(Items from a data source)
((
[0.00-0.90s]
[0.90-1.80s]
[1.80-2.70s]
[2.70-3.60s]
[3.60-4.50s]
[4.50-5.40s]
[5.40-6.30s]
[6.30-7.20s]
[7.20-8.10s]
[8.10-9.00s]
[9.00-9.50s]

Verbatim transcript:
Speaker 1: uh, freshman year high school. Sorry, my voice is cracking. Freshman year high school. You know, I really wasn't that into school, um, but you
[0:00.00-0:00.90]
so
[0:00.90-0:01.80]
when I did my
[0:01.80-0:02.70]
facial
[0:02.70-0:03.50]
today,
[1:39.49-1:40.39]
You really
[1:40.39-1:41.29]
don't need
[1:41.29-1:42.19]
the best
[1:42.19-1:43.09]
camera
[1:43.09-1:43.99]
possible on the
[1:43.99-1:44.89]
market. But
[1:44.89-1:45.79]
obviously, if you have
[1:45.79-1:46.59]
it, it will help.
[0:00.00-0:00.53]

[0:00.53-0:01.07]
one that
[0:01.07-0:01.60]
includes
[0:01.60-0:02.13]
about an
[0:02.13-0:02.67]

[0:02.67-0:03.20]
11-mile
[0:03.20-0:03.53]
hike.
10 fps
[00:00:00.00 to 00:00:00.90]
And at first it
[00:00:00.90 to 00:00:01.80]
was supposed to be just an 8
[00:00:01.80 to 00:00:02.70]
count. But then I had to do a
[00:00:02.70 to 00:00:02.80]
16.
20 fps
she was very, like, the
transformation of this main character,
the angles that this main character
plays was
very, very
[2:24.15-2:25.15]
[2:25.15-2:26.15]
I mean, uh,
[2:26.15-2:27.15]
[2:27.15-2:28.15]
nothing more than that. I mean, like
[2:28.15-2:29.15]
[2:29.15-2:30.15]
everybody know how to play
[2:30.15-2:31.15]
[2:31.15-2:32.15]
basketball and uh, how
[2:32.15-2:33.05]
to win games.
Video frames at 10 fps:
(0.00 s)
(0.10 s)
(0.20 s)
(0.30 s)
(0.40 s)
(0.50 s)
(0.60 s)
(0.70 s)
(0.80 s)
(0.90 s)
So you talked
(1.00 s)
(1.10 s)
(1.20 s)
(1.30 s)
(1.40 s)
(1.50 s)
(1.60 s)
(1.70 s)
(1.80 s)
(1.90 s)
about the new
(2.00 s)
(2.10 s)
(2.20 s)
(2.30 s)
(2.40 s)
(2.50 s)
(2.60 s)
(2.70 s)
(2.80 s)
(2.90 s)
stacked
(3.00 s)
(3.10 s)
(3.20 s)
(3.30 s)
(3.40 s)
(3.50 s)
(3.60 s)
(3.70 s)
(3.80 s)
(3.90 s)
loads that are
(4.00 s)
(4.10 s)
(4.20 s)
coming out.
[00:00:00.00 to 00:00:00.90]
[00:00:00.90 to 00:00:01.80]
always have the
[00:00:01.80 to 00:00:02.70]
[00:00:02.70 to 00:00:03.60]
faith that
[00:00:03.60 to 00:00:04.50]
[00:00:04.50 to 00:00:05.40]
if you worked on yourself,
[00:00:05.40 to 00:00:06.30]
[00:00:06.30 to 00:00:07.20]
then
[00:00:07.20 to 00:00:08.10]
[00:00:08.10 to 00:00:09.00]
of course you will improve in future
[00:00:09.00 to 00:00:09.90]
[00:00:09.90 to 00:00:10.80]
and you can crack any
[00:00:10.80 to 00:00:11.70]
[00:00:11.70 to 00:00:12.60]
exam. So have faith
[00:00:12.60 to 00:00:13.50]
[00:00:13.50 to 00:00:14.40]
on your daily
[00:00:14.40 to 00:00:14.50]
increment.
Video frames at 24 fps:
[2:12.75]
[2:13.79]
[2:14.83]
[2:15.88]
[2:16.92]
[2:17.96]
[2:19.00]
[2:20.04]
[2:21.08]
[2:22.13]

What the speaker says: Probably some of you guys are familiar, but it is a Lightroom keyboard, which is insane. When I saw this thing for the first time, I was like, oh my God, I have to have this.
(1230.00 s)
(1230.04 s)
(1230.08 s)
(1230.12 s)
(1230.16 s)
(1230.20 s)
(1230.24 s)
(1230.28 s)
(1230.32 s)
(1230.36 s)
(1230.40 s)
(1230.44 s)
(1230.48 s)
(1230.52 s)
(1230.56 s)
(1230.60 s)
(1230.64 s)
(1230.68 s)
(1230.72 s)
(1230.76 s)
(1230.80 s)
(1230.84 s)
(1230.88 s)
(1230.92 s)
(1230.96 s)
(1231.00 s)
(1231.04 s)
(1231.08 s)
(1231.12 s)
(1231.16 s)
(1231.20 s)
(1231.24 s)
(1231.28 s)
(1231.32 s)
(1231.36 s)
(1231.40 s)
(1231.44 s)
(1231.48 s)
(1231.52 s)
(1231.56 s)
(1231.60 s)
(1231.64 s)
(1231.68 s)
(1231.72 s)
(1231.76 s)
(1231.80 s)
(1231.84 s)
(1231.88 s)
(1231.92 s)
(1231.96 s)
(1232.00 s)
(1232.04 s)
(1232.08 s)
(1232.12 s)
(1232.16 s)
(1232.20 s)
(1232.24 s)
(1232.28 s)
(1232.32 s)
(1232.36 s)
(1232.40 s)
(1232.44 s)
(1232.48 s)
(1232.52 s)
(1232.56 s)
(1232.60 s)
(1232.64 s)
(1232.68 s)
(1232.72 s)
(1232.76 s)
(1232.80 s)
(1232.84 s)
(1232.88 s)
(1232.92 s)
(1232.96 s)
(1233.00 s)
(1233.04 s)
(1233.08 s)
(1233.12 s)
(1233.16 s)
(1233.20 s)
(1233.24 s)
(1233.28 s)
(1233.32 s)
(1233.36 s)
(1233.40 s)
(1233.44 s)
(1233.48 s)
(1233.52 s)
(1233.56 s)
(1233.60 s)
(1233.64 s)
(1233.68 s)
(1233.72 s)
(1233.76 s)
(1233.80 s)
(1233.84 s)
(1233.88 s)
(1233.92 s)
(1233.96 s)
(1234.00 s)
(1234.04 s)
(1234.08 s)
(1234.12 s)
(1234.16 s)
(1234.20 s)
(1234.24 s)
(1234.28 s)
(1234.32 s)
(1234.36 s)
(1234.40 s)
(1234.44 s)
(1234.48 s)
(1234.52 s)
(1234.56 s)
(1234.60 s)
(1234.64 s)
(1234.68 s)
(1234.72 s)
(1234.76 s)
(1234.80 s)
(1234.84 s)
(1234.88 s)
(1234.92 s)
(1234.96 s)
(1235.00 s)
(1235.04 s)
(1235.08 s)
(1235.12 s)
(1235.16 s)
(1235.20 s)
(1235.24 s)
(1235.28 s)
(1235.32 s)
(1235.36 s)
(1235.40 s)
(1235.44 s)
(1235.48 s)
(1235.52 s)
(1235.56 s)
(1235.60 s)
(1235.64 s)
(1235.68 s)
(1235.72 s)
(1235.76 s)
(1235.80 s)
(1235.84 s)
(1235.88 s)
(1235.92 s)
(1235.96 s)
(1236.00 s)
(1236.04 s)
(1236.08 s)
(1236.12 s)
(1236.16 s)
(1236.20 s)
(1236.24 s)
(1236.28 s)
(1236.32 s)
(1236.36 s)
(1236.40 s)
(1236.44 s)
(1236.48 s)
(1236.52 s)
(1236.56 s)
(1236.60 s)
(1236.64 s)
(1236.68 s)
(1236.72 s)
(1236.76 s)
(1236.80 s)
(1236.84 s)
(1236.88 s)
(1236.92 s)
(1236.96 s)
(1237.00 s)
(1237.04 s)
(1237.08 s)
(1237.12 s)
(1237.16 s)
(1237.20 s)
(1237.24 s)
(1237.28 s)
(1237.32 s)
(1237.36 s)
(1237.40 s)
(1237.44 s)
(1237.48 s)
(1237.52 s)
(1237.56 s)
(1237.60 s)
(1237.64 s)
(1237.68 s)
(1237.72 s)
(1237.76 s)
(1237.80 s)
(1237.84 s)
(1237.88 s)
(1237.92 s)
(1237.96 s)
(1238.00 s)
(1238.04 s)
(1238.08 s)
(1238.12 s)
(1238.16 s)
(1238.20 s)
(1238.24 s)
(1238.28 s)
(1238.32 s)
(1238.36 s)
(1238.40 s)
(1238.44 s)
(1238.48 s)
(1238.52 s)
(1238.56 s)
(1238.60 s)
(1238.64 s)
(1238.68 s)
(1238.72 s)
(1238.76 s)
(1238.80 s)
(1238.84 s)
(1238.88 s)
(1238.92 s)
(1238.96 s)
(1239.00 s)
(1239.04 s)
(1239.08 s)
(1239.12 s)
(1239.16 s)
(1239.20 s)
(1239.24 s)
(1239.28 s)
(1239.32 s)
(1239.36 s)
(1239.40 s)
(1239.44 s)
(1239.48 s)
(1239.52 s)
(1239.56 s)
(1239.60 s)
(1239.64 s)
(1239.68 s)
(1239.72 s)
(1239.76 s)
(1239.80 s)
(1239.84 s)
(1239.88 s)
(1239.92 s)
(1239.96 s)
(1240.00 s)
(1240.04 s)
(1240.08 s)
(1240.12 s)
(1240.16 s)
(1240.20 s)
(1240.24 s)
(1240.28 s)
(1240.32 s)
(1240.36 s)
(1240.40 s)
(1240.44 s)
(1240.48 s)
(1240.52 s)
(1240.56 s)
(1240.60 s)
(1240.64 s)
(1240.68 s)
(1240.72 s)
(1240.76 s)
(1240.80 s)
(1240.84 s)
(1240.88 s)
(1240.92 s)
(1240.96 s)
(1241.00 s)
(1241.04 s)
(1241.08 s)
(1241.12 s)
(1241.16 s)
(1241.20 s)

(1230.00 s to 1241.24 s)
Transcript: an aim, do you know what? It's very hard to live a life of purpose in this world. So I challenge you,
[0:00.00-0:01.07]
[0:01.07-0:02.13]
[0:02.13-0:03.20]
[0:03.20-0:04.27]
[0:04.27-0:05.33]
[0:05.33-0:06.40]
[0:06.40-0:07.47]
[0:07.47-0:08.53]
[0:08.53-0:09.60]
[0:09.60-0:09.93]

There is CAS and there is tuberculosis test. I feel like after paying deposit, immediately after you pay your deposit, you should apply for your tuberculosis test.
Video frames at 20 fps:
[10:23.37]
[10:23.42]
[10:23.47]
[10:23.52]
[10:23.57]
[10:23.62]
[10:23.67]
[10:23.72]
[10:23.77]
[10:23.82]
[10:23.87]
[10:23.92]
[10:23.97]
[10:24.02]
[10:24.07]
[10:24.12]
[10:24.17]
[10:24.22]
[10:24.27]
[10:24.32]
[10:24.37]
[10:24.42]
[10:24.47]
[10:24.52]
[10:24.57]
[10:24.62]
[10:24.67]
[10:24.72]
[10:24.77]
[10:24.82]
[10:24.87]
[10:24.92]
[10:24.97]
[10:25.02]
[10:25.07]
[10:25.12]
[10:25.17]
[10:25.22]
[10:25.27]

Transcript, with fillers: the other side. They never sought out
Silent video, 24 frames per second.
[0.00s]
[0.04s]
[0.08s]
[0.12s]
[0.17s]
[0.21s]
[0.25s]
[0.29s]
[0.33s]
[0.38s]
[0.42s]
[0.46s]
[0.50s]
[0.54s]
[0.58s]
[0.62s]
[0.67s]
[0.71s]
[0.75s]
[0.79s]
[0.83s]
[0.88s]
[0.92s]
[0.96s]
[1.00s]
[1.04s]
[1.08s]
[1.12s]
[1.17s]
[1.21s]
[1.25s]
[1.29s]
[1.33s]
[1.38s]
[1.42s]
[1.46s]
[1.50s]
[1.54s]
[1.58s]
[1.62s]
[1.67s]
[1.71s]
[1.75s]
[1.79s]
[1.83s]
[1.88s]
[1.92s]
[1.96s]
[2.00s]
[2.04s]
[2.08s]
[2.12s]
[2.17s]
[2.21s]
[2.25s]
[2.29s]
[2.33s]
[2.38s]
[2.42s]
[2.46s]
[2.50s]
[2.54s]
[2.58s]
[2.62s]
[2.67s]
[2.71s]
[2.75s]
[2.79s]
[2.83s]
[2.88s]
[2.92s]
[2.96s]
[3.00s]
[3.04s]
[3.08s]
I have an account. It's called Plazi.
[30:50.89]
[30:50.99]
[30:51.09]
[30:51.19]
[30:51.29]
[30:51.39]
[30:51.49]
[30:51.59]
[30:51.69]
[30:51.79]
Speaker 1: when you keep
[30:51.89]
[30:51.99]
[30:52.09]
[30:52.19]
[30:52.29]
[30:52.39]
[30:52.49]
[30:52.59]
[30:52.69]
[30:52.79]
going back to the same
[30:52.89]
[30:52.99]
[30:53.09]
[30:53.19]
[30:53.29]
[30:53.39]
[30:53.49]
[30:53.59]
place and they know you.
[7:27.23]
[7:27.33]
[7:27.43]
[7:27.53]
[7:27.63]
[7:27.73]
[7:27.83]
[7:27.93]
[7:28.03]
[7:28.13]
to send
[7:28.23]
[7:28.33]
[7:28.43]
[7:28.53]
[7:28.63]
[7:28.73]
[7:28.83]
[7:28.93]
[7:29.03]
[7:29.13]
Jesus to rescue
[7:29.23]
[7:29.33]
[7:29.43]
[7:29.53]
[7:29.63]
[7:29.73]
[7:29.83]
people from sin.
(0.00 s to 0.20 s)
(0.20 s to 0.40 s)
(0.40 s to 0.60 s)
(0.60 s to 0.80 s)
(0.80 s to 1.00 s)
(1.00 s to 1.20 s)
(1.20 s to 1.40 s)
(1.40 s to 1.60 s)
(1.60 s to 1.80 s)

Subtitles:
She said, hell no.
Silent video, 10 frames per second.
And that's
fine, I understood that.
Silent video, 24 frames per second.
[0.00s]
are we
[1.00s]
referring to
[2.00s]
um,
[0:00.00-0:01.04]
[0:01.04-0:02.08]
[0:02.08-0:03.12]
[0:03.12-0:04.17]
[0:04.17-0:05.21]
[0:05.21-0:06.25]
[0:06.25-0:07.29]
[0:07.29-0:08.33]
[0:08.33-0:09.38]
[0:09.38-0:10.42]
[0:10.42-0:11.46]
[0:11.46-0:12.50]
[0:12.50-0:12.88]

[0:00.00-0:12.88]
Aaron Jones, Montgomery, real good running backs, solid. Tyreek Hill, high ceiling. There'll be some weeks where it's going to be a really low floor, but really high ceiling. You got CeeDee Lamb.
))
The first line of the entries, the line with "[9.00-9.50s]", and every line between them should be retyped exactly, and nothing else.

* [TASK ANSWER]:
[0.00-0.90s]
[0.90-1.80s]
[1.80-2.70s]
[2.70-3.60s]
[3.60-4.50s]
[4.50-5.40s]
[5.40-6.30s]
[6.30-7.20s]
[7.20-8.10s]
[8.10-9.00s]
[9.00-9.50s]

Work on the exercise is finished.